**Exercise goal:**
Wherever a line of the records contains "Transcript", copy that line.

[Opening Supplied information section]

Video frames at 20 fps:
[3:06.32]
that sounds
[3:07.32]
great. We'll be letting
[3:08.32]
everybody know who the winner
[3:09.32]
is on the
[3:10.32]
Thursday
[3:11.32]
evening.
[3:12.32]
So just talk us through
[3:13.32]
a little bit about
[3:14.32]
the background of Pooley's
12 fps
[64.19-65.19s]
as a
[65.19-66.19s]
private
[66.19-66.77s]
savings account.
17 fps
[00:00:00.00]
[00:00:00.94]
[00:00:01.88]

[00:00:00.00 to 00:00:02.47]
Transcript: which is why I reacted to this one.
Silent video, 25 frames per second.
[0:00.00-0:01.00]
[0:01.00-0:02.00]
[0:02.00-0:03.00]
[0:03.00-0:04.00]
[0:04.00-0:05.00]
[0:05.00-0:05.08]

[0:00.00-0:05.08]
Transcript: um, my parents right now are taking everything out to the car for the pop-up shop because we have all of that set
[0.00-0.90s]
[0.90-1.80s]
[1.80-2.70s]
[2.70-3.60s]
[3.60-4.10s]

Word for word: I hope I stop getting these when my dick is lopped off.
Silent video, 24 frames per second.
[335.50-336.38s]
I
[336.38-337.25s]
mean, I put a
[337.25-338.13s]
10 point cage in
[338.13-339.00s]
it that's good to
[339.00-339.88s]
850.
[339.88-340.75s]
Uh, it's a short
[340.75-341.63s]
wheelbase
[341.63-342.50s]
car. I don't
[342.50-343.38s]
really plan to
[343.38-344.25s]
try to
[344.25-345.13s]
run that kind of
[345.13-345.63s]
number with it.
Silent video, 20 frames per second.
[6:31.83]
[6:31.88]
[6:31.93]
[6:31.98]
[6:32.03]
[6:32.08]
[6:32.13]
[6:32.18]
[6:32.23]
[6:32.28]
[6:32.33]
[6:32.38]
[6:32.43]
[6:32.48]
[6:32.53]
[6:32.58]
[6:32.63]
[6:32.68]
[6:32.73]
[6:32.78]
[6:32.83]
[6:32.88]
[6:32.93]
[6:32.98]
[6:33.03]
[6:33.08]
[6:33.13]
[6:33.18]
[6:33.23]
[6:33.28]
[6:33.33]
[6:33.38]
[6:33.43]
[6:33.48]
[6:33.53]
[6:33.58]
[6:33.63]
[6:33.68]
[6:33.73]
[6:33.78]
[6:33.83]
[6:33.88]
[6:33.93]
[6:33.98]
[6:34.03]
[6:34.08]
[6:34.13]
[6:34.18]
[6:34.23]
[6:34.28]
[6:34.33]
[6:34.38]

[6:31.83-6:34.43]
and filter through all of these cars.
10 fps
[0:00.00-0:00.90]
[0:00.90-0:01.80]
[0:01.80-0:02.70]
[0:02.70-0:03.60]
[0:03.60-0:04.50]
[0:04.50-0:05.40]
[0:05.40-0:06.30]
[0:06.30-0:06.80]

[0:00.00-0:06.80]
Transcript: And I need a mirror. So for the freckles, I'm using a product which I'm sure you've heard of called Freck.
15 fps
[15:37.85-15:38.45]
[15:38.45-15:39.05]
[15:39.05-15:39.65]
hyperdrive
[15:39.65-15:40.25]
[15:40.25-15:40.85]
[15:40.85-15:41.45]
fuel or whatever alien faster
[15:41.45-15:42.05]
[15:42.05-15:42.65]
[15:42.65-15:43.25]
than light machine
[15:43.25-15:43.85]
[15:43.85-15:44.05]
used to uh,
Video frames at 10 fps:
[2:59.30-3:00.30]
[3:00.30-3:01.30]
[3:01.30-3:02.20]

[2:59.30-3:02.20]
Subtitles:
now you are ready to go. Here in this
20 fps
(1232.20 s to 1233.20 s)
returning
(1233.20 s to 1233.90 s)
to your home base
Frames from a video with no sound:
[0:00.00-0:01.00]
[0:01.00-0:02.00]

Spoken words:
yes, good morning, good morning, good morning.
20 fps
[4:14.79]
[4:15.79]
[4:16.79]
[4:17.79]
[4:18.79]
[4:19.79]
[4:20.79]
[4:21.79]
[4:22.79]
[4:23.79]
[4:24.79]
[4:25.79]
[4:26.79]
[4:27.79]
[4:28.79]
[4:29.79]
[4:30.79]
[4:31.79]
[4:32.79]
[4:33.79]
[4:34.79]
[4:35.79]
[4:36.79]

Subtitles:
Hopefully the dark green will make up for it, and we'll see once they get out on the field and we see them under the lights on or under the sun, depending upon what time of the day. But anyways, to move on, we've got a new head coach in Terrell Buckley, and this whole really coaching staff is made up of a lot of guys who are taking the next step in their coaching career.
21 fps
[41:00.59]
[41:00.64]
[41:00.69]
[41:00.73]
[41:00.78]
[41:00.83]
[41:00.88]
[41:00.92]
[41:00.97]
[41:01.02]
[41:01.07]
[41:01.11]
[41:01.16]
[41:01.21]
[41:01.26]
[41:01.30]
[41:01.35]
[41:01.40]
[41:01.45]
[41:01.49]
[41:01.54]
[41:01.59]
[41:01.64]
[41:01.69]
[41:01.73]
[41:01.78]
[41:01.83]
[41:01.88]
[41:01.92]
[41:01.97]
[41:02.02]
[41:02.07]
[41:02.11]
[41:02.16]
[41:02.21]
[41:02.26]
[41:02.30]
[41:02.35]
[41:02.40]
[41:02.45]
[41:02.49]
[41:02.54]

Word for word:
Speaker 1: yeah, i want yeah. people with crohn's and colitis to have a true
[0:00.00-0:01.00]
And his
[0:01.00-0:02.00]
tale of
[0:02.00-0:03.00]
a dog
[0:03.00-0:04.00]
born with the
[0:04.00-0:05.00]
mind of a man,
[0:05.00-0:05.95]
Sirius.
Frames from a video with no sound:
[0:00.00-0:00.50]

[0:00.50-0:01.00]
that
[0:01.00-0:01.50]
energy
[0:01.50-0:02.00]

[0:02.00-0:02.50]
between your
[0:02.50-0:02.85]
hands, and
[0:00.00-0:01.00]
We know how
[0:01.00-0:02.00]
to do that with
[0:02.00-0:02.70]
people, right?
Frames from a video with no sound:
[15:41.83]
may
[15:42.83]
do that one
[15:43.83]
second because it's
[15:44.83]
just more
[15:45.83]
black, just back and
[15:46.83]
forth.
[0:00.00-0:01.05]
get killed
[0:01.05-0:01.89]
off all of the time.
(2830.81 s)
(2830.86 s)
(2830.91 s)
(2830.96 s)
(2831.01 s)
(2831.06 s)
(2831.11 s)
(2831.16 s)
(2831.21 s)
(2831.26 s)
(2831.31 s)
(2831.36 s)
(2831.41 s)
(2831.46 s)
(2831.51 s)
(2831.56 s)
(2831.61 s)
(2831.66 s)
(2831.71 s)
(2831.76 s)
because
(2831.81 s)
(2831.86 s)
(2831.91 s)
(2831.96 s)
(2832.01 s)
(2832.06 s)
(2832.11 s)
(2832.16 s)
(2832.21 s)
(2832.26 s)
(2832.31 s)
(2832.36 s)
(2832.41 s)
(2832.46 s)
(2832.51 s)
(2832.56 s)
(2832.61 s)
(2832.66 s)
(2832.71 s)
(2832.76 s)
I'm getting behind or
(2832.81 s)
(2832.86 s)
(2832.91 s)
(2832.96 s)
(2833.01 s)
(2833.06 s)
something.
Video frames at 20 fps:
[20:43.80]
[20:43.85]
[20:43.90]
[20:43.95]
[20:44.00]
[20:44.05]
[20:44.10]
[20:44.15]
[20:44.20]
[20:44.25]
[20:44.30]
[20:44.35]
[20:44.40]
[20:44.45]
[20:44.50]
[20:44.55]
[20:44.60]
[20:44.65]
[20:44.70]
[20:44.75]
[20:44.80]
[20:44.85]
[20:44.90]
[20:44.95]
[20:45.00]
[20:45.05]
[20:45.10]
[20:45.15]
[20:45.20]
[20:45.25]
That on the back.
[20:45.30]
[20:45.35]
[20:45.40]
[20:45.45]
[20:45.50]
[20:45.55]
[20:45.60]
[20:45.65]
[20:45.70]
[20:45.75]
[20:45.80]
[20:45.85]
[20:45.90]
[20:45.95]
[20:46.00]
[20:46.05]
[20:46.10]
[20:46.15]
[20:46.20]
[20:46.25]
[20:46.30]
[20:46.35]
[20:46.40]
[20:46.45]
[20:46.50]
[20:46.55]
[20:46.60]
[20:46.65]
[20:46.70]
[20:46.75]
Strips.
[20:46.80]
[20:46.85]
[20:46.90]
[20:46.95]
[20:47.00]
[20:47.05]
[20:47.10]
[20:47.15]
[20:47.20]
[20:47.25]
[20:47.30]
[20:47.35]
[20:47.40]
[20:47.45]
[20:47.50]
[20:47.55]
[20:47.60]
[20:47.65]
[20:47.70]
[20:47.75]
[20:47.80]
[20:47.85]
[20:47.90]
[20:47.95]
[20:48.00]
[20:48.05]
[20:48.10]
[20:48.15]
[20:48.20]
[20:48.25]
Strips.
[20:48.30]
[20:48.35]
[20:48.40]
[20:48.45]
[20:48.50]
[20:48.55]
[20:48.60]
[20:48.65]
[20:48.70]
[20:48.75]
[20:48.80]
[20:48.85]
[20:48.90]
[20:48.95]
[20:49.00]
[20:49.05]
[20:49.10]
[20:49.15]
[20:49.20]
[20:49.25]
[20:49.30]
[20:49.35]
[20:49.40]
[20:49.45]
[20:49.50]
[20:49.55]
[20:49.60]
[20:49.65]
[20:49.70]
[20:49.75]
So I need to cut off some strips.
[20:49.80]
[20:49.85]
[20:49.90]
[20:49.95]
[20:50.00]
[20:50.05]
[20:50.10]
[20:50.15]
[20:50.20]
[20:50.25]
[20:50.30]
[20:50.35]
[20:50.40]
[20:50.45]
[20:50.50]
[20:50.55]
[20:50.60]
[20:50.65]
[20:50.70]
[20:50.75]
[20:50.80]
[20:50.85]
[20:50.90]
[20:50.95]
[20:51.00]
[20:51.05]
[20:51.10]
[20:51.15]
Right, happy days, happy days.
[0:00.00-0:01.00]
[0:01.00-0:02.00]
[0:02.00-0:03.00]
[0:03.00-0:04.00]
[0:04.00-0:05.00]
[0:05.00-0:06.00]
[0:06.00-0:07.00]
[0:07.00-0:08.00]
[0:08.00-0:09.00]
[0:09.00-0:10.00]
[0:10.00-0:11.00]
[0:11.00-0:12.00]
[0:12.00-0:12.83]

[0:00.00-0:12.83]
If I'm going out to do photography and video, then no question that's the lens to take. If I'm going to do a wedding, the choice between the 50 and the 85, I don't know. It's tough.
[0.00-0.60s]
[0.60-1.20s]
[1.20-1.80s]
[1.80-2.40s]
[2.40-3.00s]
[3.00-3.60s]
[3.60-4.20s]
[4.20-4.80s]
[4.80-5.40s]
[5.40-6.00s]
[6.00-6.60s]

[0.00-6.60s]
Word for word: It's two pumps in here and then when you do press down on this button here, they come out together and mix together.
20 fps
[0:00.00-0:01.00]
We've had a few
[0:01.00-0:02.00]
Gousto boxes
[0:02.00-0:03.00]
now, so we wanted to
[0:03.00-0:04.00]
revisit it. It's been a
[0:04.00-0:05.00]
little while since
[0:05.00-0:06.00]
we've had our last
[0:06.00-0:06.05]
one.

[Closing Supplied information section]

**Answer to the exercise:**
Transcript: which is why I reacted to this one.
Transcript: um, my parents right now are taking everything out to the car for the pop-up shop because we have all of that set
Transcript: And I need a mirror. So for the freckles, I'm using a product which I'm sure you've heard of called Freck.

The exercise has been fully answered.